* Task material *
::::::

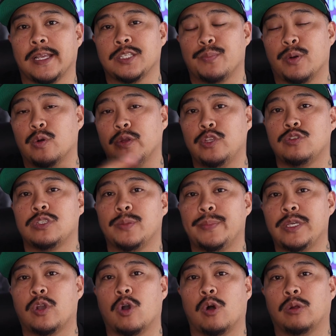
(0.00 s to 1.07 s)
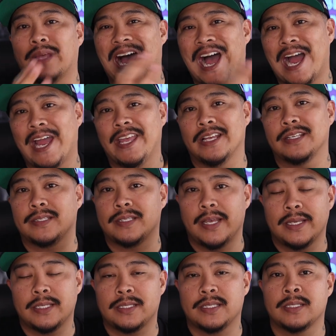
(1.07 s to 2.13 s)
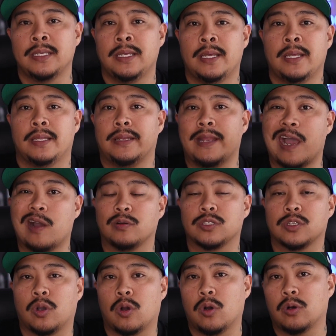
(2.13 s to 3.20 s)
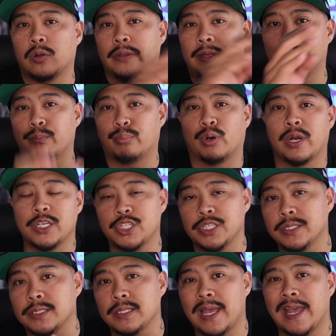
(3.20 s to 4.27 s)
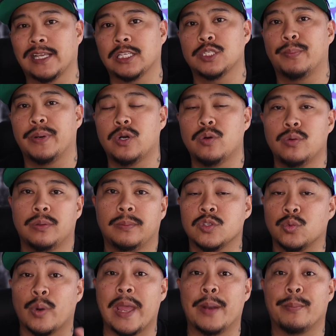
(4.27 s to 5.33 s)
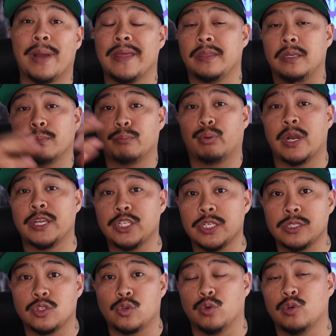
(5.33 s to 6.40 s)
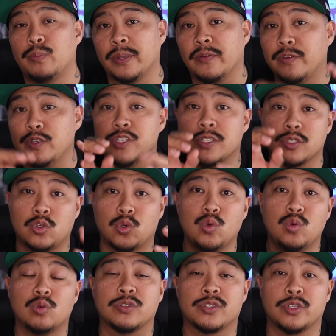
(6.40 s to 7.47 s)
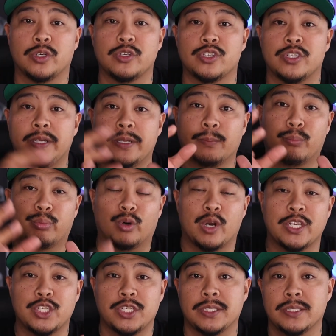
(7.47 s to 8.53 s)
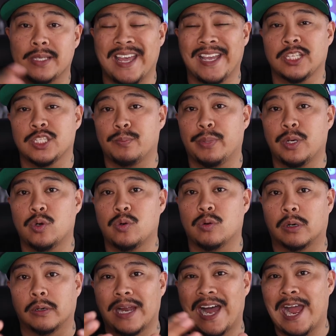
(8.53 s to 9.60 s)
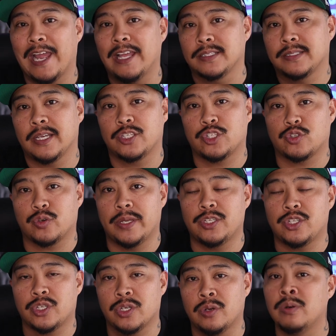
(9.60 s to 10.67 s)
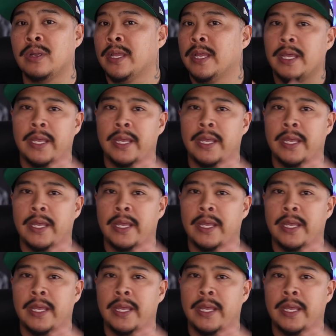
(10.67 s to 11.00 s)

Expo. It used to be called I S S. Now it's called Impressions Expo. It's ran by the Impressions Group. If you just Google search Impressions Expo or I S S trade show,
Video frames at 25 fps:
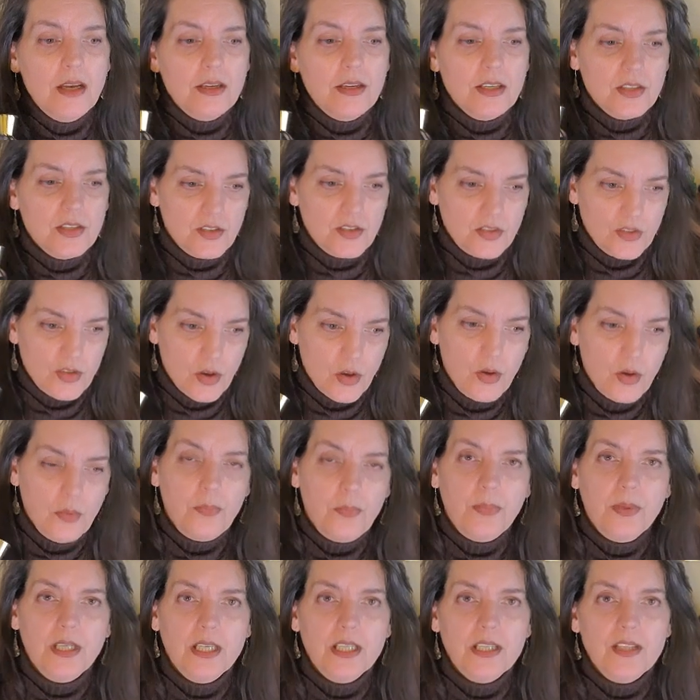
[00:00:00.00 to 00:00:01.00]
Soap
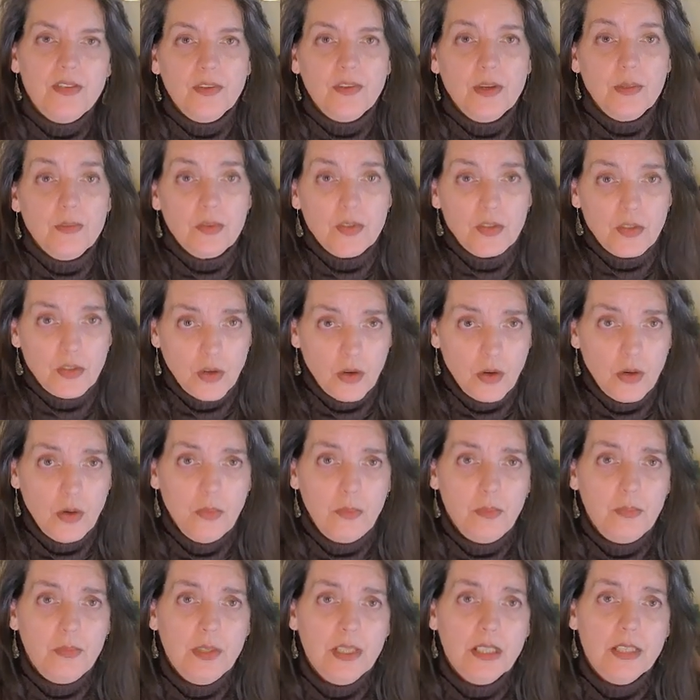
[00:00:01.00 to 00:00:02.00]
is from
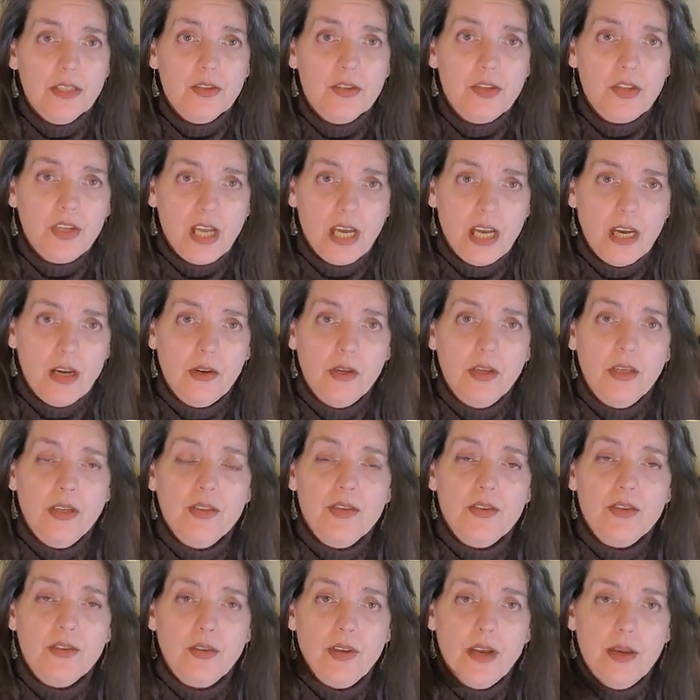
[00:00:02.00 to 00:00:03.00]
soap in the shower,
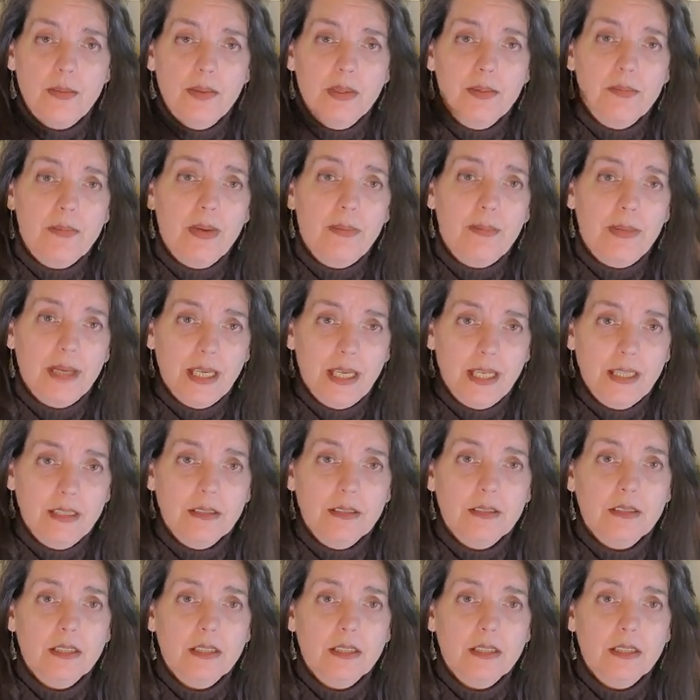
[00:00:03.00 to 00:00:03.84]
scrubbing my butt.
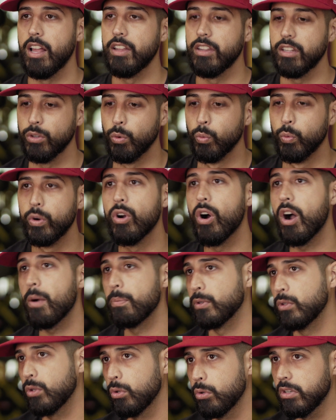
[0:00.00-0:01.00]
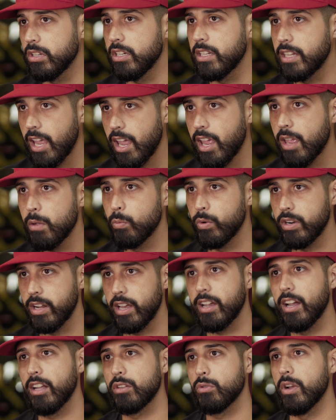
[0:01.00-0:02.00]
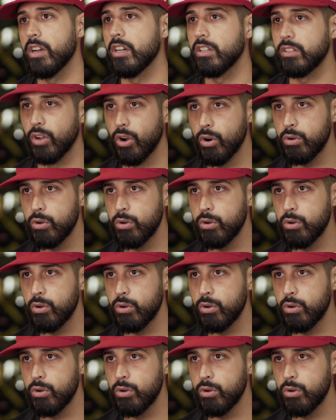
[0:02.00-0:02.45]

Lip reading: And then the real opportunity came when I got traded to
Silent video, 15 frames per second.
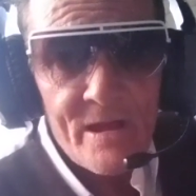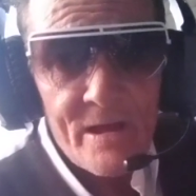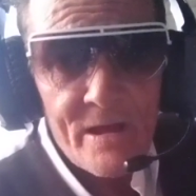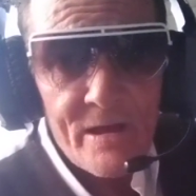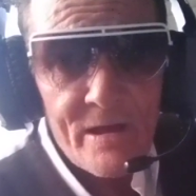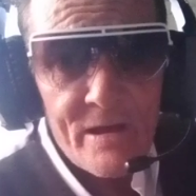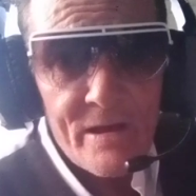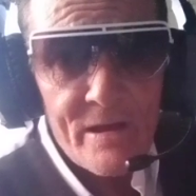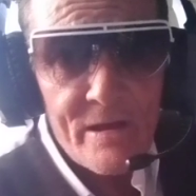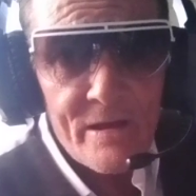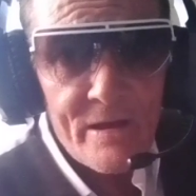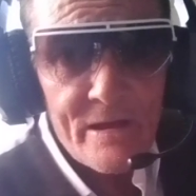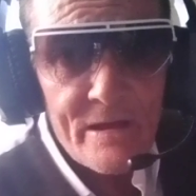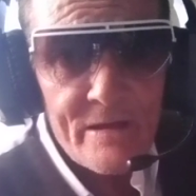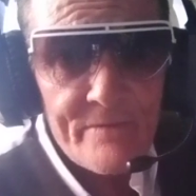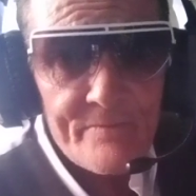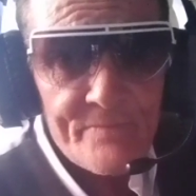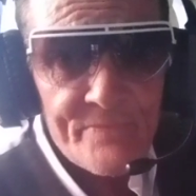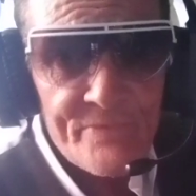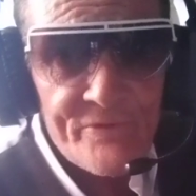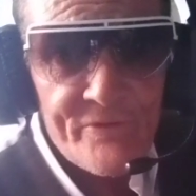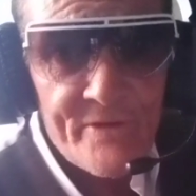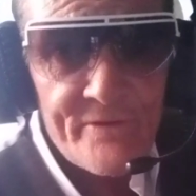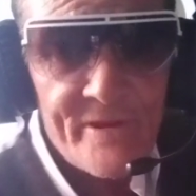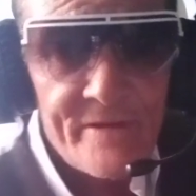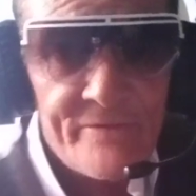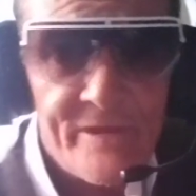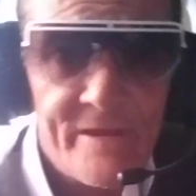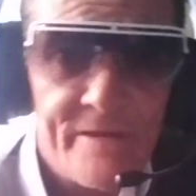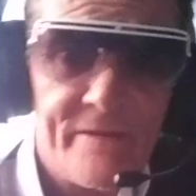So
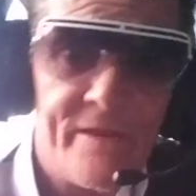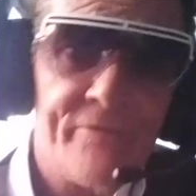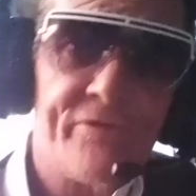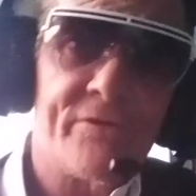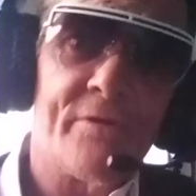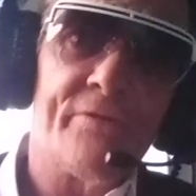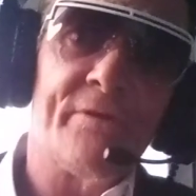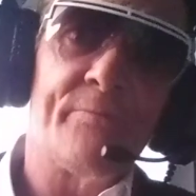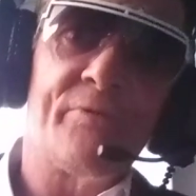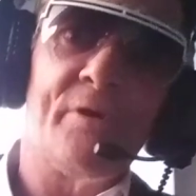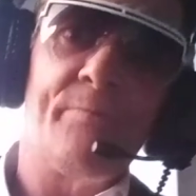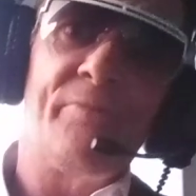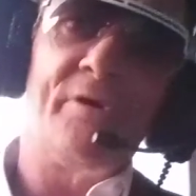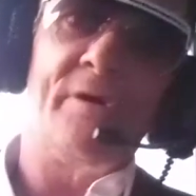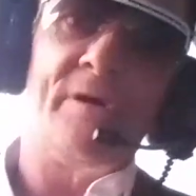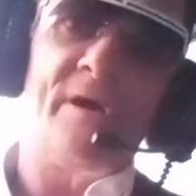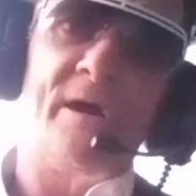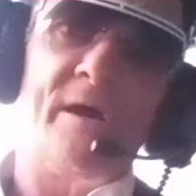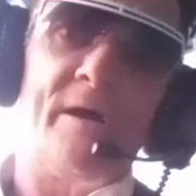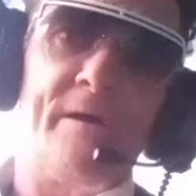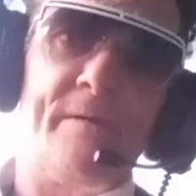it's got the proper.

::::::

* Task item *
With pictures left out, extract the lines from the one containing "[0:01.00-0:02.00]" to the end of the material above, both included, exactly as written.

* Response box *
[0:01.00-0:02.00]
[0:02.00-0:02.45]

Lip reading: And then the real opportunity came when I got traded to
Silent video, 15 frames per second.
So
it's got the proper.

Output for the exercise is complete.